Where the charity processes other special categories of data, such as information about ethnic origin, sexual orientation, health or religion or belief, this is for equal opportunities monitoring purposes.
For some roles, the charity is obliged to seek information about criminal convictions and offences. Where the charity seeks this information, it does so because it is necessary for it to carry out its obligations and exercise specific rights in relation to employment.
The charity will not use your data for any purpose other than the recruitment exercise for which you have applied.
Who has access to data?
Your information will be shared internally for the purposes of the recruitment exercise. This includes members of the People and Development and recruitment team, interviewers involved in the recruitment process including on occasion any external parties who may be part of the recruitment panel, managers in the business area with a vacancy and IT and Payroll staff if access to the data is necessary for the performance of their roles.
The charity will not share your data with third parties, unless your application for employment is successful and it makes you an offer of employment. The charity will then share your data with former employers to obtain references for you and the Disclosure and Barring Service to obtain necessary criminal records checks. We may also share your information with external employment law and HR advisers to produce a contract of employment or to take advice on issues, for example the scope of reasonable adjustment.
At times we may engage a recruitment agency or external consultants to support our recruitment exercise. In these circumstances we may be required to share limited candidate details with them to demonstrate that you have clearly applied for a vacancy directly to us that is outside of any agreement we may have the external recruiter.

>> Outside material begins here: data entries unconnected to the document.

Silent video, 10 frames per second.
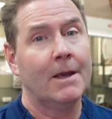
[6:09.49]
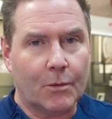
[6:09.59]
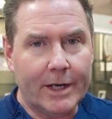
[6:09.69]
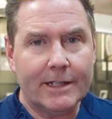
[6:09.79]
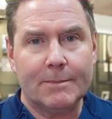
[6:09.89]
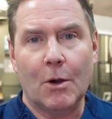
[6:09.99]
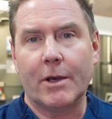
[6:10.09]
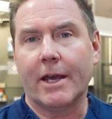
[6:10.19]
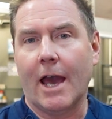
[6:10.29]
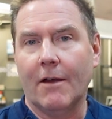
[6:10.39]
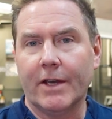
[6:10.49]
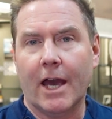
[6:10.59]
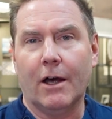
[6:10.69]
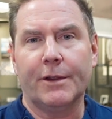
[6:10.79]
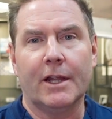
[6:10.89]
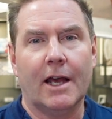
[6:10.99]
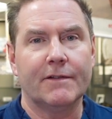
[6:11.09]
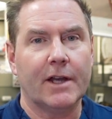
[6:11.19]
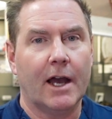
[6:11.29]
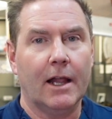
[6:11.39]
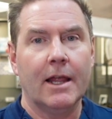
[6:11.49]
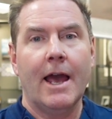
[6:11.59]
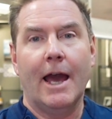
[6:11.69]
Quitting smoking, having a healthy lifestyle,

How does the charity protect data?
The charity takes the security of your data seriously. It has internal policies and controls in place to ensure that your data is not lost, accidentally destroyed, misused or disclosed, and is not accessed except by our employees or volunteers in the proper performance of their duties.
For how long does the charity keep data?
If your application for employment is unsuccessful, the charity will hold your data on file for twelve months after the end of the relevant recruitment process.
If your application for employment is successful, personal data gathered during the recruitment process will be transferred to your personnel file. The periods for which your data will be held will be provided to you in a new privacy notice.
Your rights
As a data subject, you have a number of rights. You can:
- access and obtain a copy of your data on request;
- require the charity to change incorrect or incomplete data;
- require the charity to delete or stop processing your data, for example where the data is no longer necessary for the purposes of processing;
- object to the processing of your data where the charity is relying on its legitimate interests as the legal ground for processing; and
- ask the charity to stop processing data for a period if data is inaccurate or there is a dispute about whether or not your interests override the charity's legitimate grounds for processing data.
If you would like to exercise any of these rights, please contact people@tenovuscancercare.org.uk. You can make a subject access request by completing the charity’s form for a subject access request.
If you believe that the charity has not complied with your data protection rights, you can complain to the Information Commissioner.
What if you do not provide personal data?
You are under no statutory or contractual obligation to provide data to the charity during the recruitment process. However, if you do not provide the information, the charity may not be able to process your application properly or at all.
Automated decision-making
Recruitment processes are not based solely on automated decision-making.